* **WHAT YOU ARE ASKED TO DO**: A precise reproduction of every record below is needed, minus the pictures.

+-------+

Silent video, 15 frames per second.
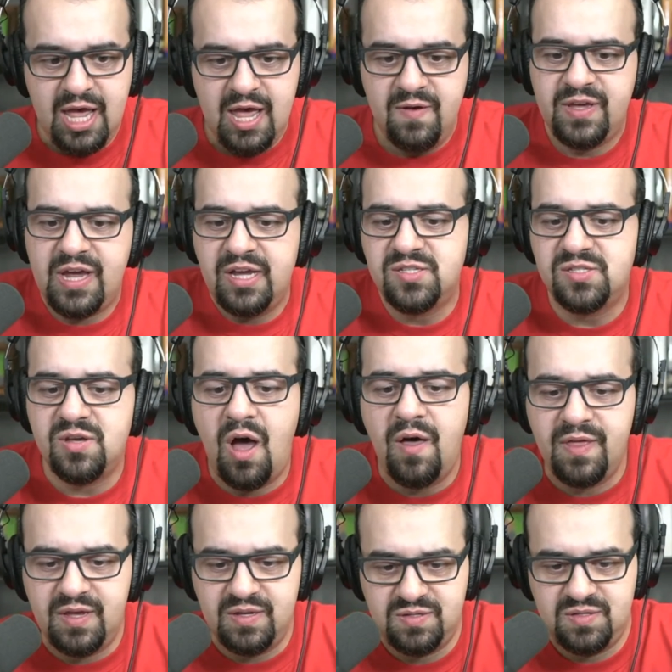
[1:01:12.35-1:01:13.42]
If you guys saw
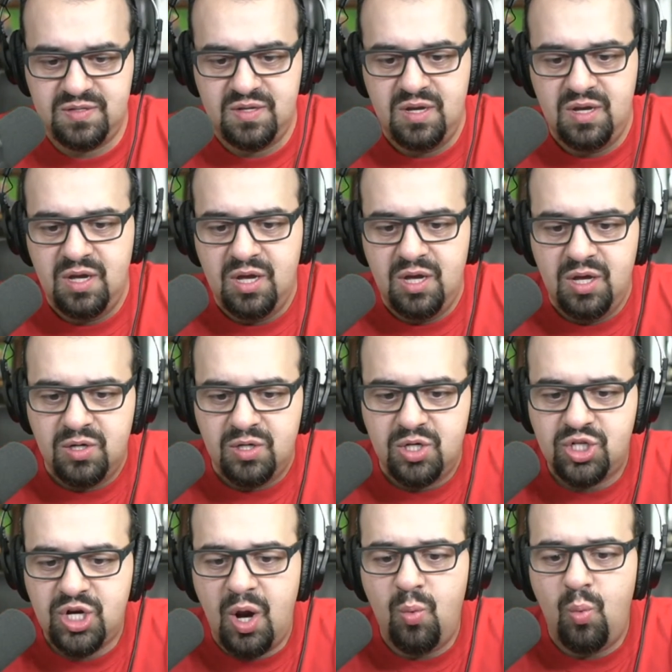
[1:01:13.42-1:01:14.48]
this,
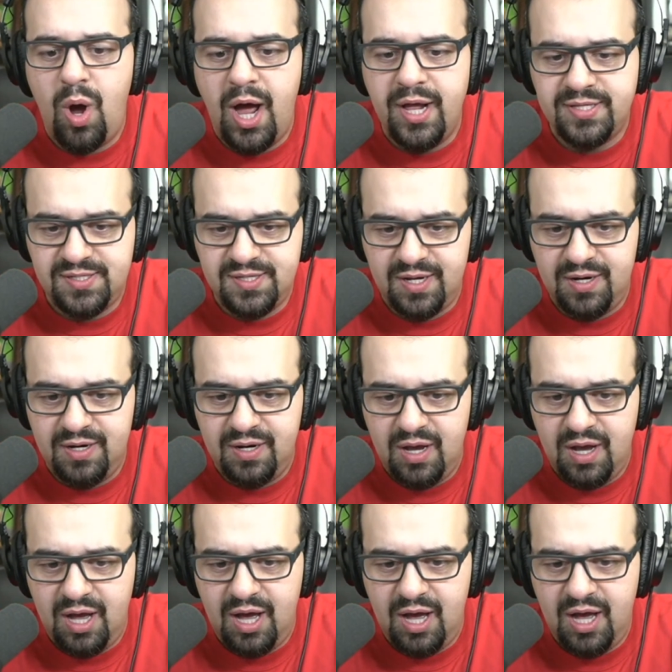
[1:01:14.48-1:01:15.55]
Deshaun Watson
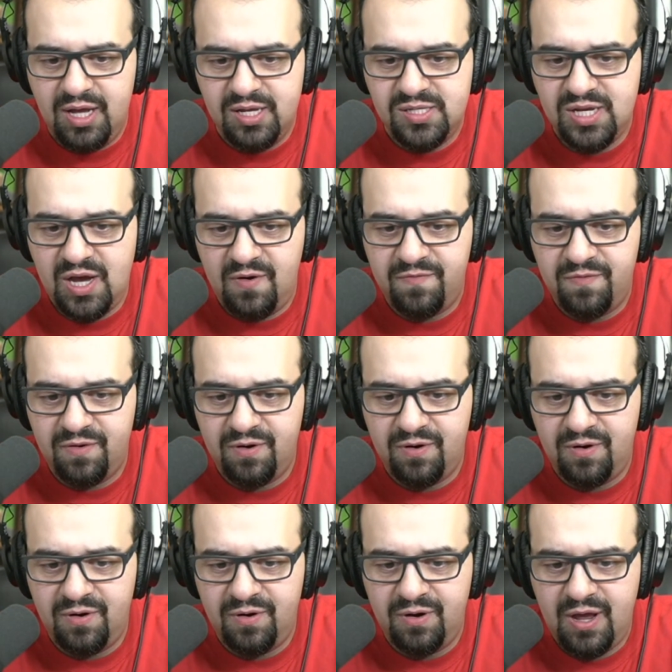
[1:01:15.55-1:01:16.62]

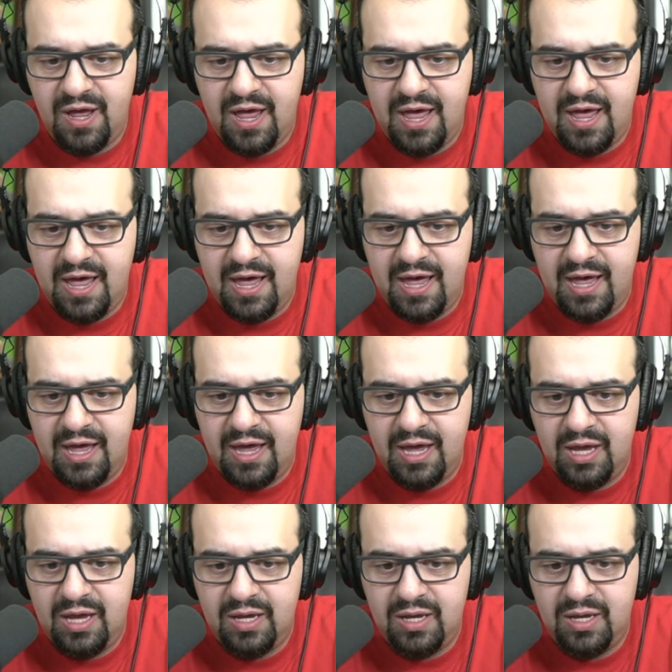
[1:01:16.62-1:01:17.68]
suffered
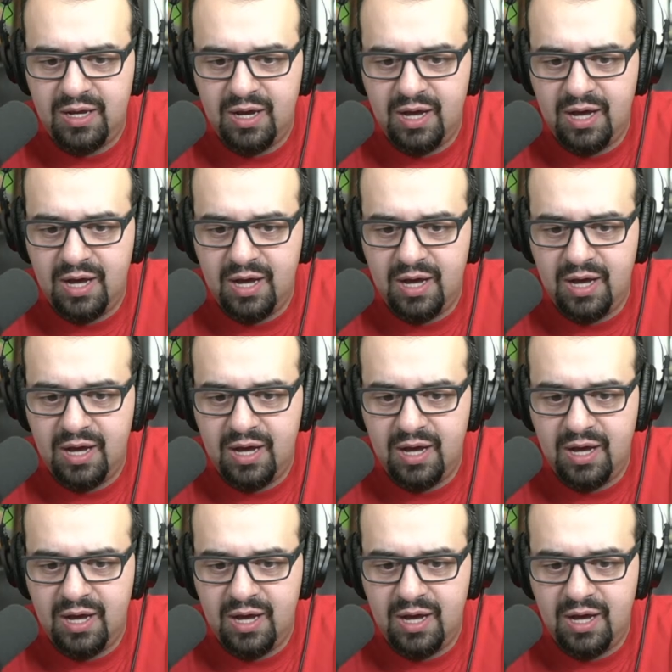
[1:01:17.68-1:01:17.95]
a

+-------+

* **WRITTEN RESPONSE**:
Silent video, 15 frames per second.
[1:01:12.35-1:01:13.42]
If you guys saw
[1:01:13.42-1:01:14.48]
this,
[1:01:14.48-1:01:15.55]
Deshaun Watson
[1:01:15.55-1:01:16.62]

[1:01:16.62-1:01:17.68]
suffered
[1:01:17.68-1:01:17.95]
a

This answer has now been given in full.